'TTB'nin bildirisi hekimliğin olmazsa olmazı'
TTB Merkez Konsey üyelerinin gözaltına alınmasının tarihte ilk olduğunu söyleyen TİHV Genel Sekreteri Metin Bakkalcı, söz konusu bildiri için 'hekimlerin olmazsa olmazı' dedi
HABER MERKEZİ - Türk Tabipleri Birliği'nin (TTB), Afrin operasyonuna karşı 'Savaş, bir halk sağlığı sorunudur' başlığıyla yayımladığı bildiri sonrası, merkez binasının kapısı kırılarak aranmış, 11 Merkez Konsey üyesi de 30 Ocak'ta gözaltına alınmıştı. Gözaltına alınan 3 yöneticisi serbest bırakılırken, 8 konsey üyesi hala gözaltında tutuluyor. TTB'lilerin gözaltına alınmasına bir tepki de Türkiye İnsan Hakları Vakfı (TİHV) Genel Sekreteri Metin Bakkalcı'dan geldi.
'BUNLAR UNUTULMAYACAK'
TTB tarihinde ilk defa Merkez Konsey üyelerinin gözaltına alındığını belirten Bakkalcı, operasyonun unutulmayacağını dile getirdi. Bakkalcı, "Türkiye'deki hekimlerin tek meslek örgütü olan ve onların özgürce katılabileceği seçim süreçlerinden sonra seçilerek gelen TTB konsey üyelerinin tamamı, 11 güzel insan gözaltına alındı. İlk kez bu mekan bir şekilde polisler tarafından kapısı kırılarak içeri girildi ve içeride bir takım aramalar yapıldı. Bu da ilktir. Bunlar unutulmayacak" dedi.
[Türkiye İnsan Hakları Vakfı Genel Sekreteri Metin Bakkalcı]
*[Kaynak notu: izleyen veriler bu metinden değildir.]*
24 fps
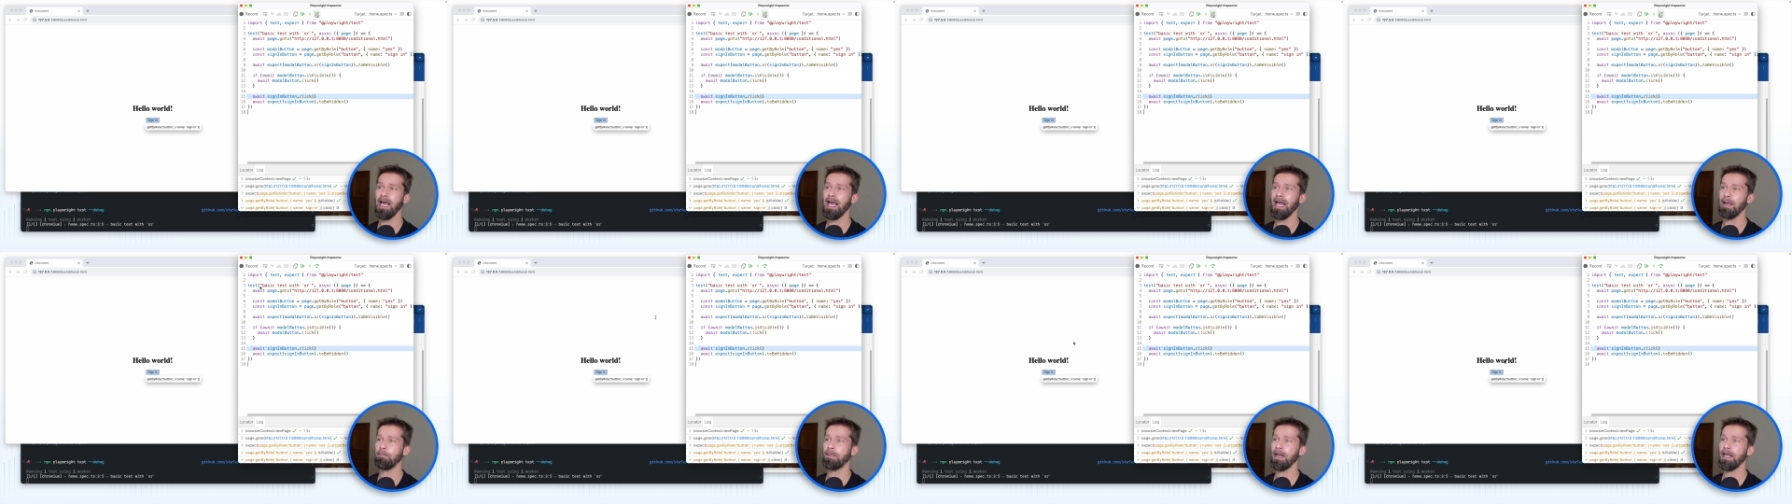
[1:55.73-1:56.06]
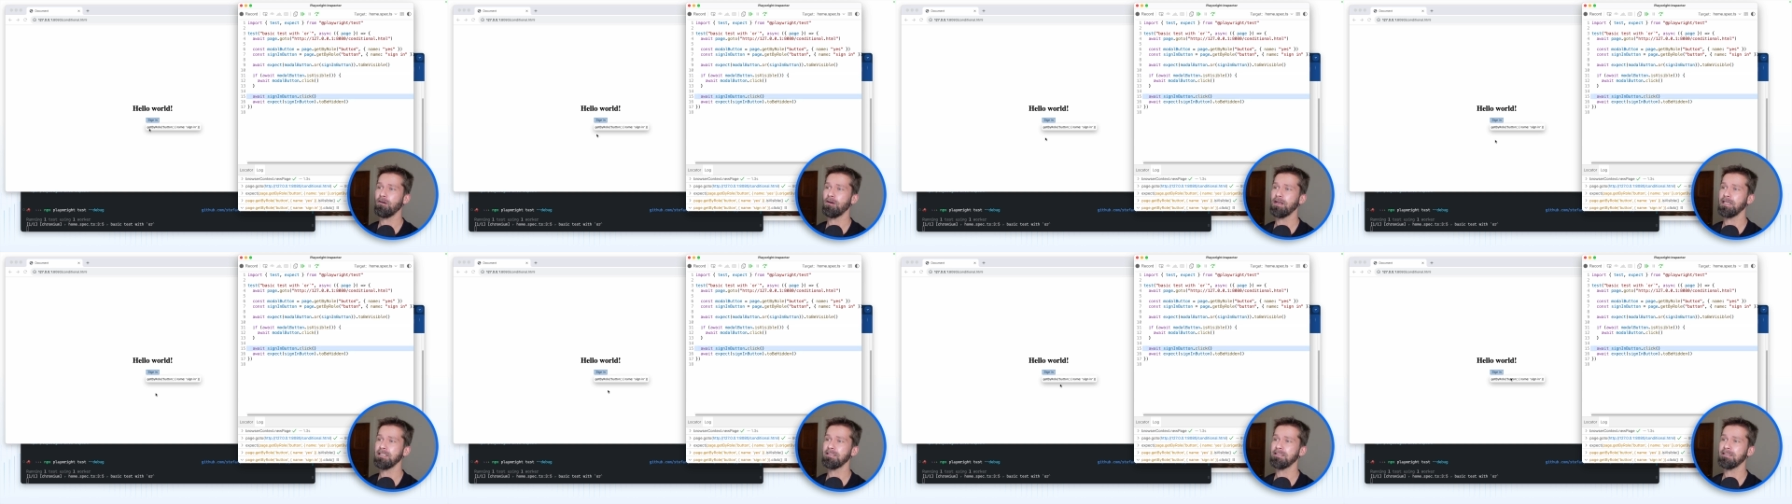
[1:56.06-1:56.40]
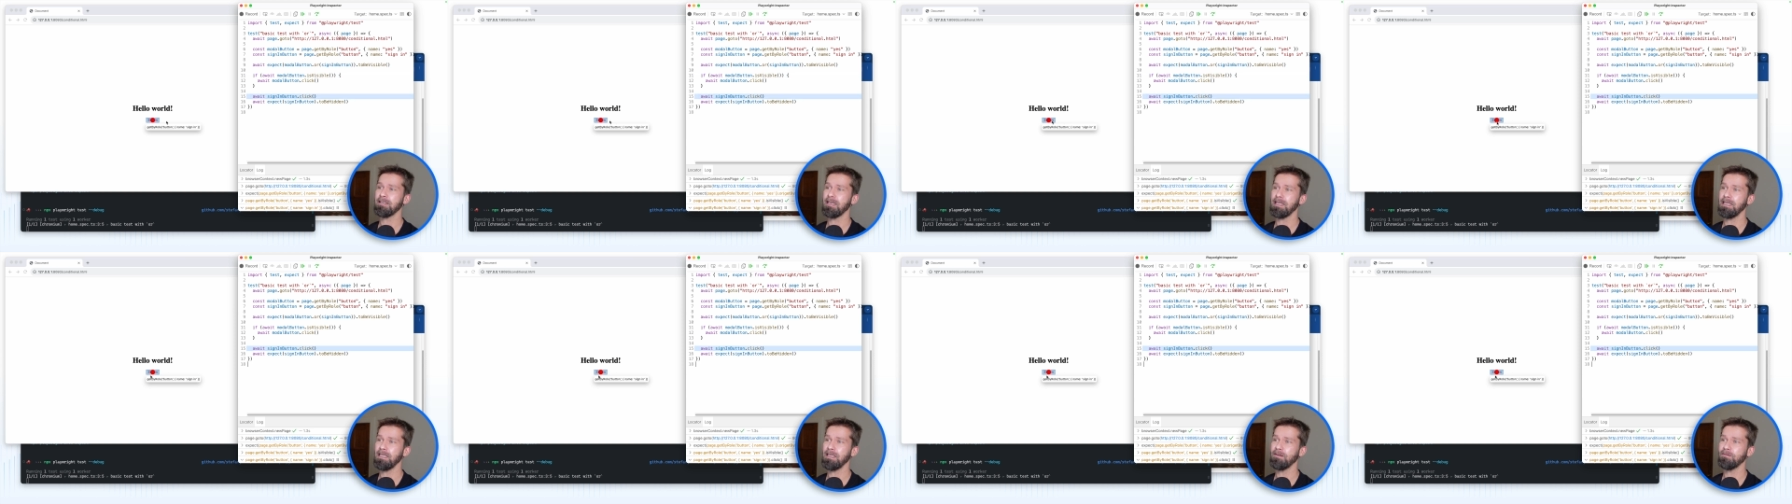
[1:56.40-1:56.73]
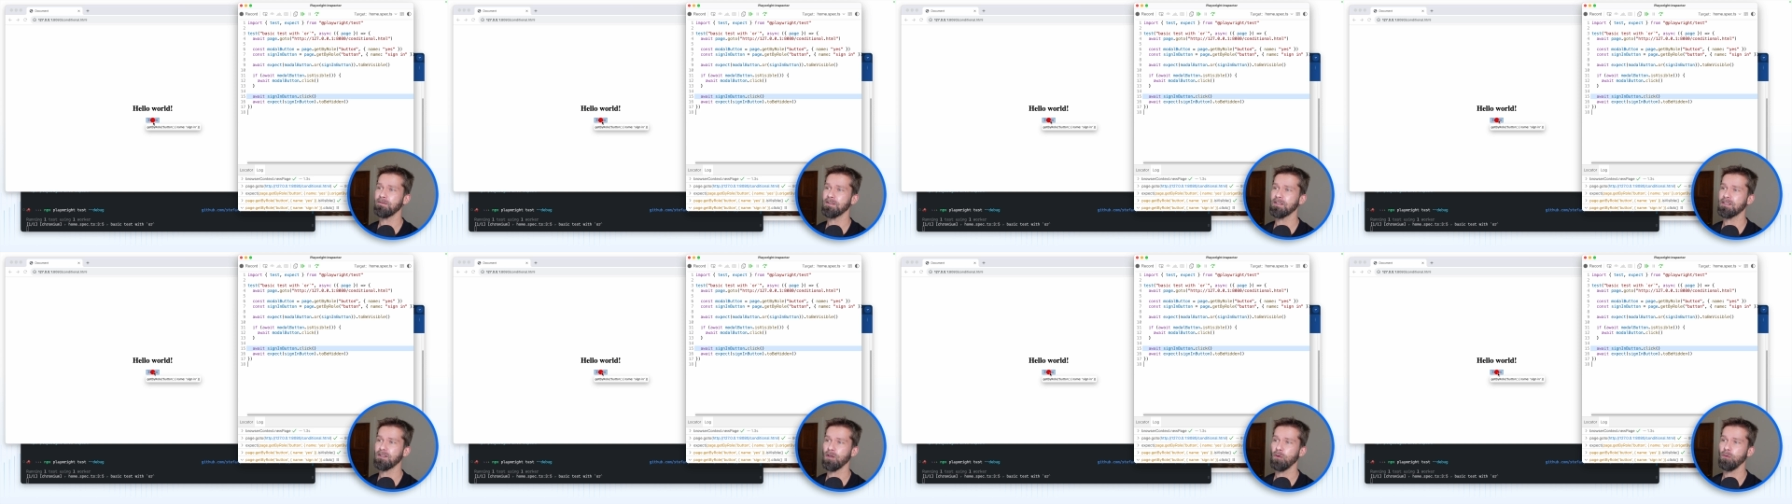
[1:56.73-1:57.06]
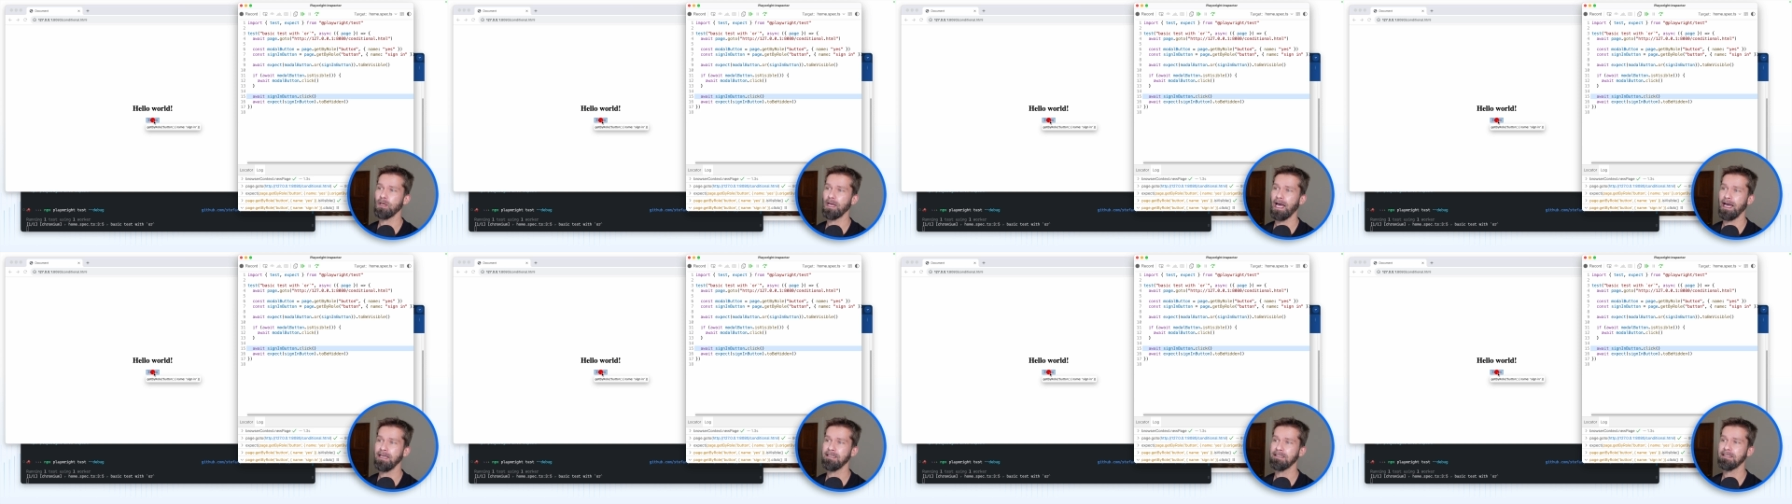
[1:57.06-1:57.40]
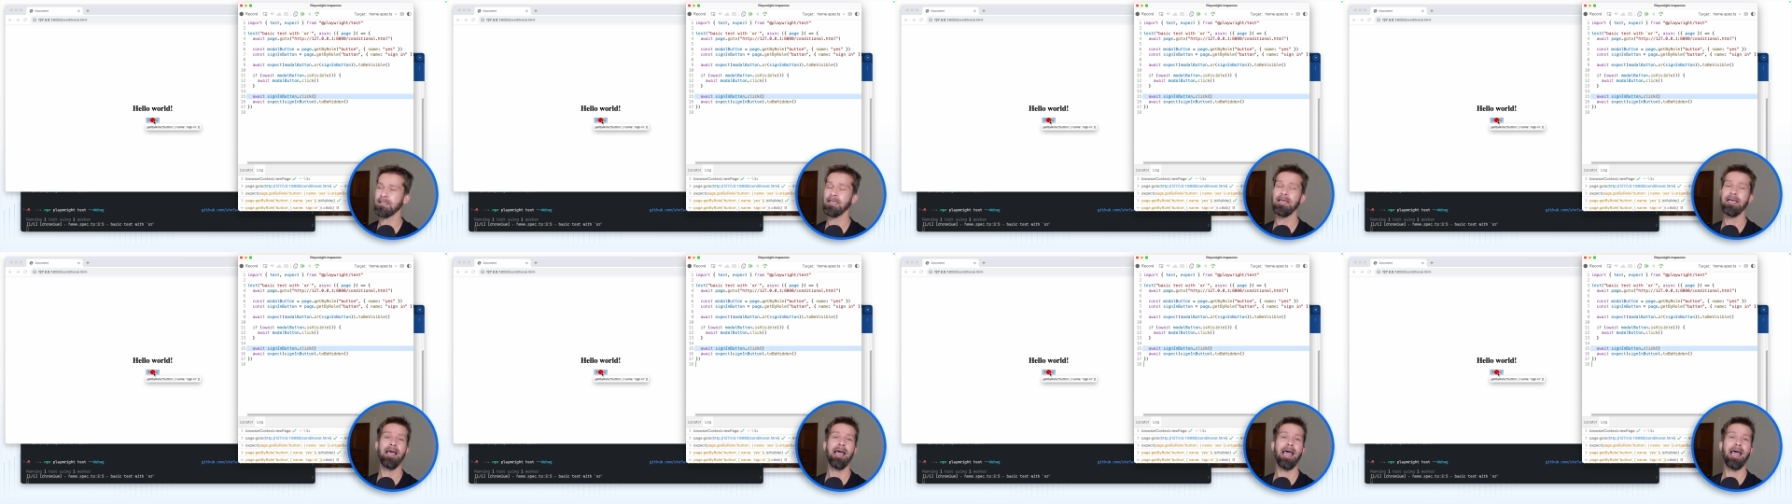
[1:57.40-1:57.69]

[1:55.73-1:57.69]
And Playwright is even so nice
'HEKİMLİĞİN OLMAZSA OLMAZI'
TTB'nin 'Savaş, bir halk sağlığı sorunudur' şeklindeki bildirisinin hekimlik mesleğinin olmazsa olmazı olduğunu dile getiren Bakkalcı, bildirinin operasyona gerekçe gösterilmesinin kabul edilemeyeceğini belirtti. "Hekimliğin yegane varlık sebebi, insan yaşamını korumak ve geliştirmektir. Dolayısıyla yaşamı ve insan yaşamını tehdit eden her türlü unsurun ortadan kaldırılmasına yönelik çaba sarf etmek, hekimlik mesleğinin olmazsa olmazıdır. Bunu yaparken de elimizde iki tane temel ölçüt vardır. Birincisi; hekimlere ait olan hekimlik meslek etik kuralları dediğimiz değerlerdir, ikincisi; bilimin geldiği düzey itibariyle kolektif bir şekilde üretim süreçlerinde birikmiş olan bilimsel yaklaşımdır" diyen Bakkalcı, bu durumun hekimlik mesleğinin ortaya çıktığı andan itibaren geçerli olduğunu söyledi.
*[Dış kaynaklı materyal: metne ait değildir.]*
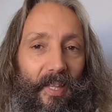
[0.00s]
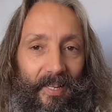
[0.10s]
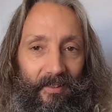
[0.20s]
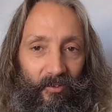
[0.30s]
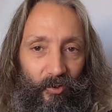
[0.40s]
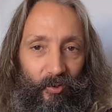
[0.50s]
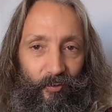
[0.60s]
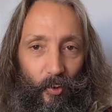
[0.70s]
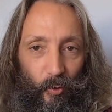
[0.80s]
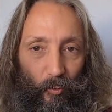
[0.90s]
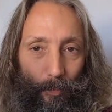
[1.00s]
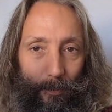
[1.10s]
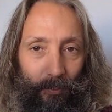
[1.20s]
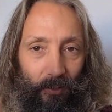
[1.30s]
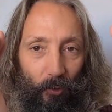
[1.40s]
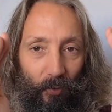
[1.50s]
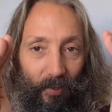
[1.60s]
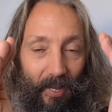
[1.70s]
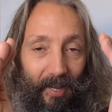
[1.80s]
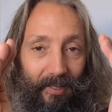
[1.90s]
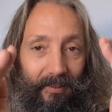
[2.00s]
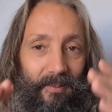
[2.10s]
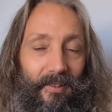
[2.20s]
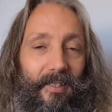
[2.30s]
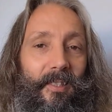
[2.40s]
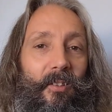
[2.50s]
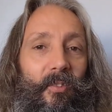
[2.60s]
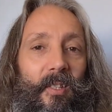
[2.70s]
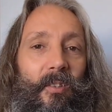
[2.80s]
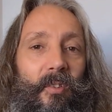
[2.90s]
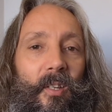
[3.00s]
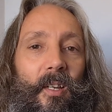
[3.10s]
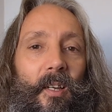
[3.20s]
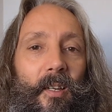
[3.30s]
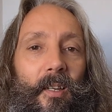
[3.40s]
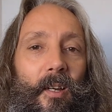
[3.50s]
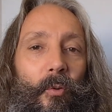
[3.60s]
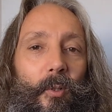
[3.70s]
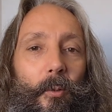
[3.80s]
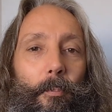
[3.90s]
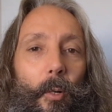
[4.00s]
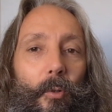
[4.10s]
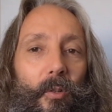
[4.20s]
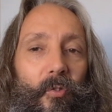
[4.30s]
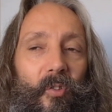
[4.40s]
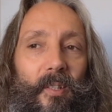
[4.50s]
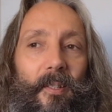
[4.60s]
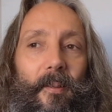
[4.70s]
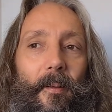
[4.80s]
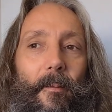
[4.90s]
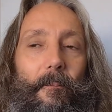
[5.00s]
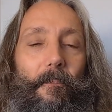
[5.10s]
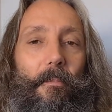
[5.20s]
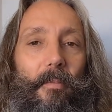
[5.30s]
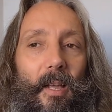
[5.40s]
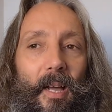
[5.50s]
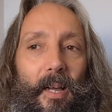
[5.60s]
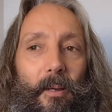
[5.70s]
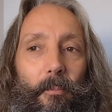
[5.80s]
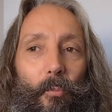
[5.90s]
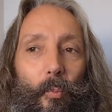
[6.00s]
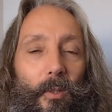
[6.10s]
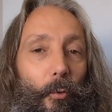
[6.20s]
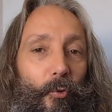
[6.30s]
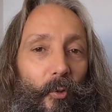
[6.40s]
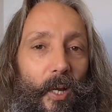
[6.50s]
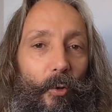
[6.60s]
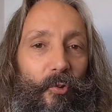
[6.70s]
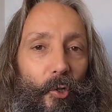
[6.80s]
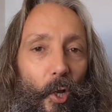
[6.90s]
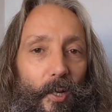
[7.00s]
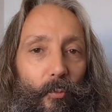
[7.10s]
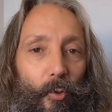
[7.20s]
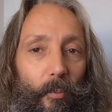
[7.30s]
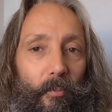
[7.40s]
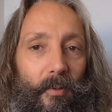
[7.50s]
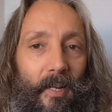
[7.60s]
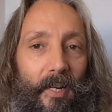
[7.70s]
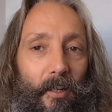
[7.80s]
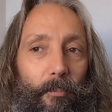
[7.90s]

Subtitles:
And to focus people in on that is a real bonus. We'll also get onto Lightroom later,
'ARKADAŞLARIMIZDAN ÖZÜR DİLENMELİ'
Bakkalcı, TTB tarafından yayımlanan bildiri ile salt bugüne dair değil, bugün içinde geçerli olan değerlerin bir kez daha ifade edildiğini belirterek, şunları söyledi: "Buna aykırı bir yaklaşım içerisinde bulunmak zaten hekim olmamayı gerektirir. Dolayısıyla son derece sıradan, basit bir konudur merkez konsey üyelerimizin gözaltına alınma işlemi ya da merkez konsey mekanımızın bir şekilde basılarak bizce gayri hukuki bir şekilde aranması. Olmazsa olmaz diye nitelendirebileceğimiz bir gerçeğin, bir kez daha paylaşılmasıyla ilgilidir ki bu açıdan da kabul edilemez. Dolayısıyla öncelikle olarak gözaltında bulunan arkadaşlarımız derhal serbest bırakılmalıdır. Kendilerinden özür dilenmelidir. Yanı sıra da mesleğimizin, aslında insanlık içinde geçerli olan değerlere dayalı mesleki faaliyetlerimizin önündeki bütün engeller kaldırılmalıdır."
'UMUYORUZ OHAL SONLANDIRILIR'
Türkiye'de olağan dışı bir halin yaşandığının aşikar olduğunu dile getiren Bakkalcı, "Olağan dışı durumu aşabilmek için esas olarak en temel özgürlüklerin, demokrasi değerlerinin onarılması, güçlendirilmesiyle ancak mümkündür. Yoksa bu ortamı daha çok tahrip ederek bu olağan dışı durumla yaşanılmayacağını başından beri hep söyleye geldik. Umuyoruz ki en kısa zamanda derhal tüm demokratik hayatı ilgilendiren OHAL sonlandırılır" ifadelerini kullandı. (Mezopotamya Ajansı)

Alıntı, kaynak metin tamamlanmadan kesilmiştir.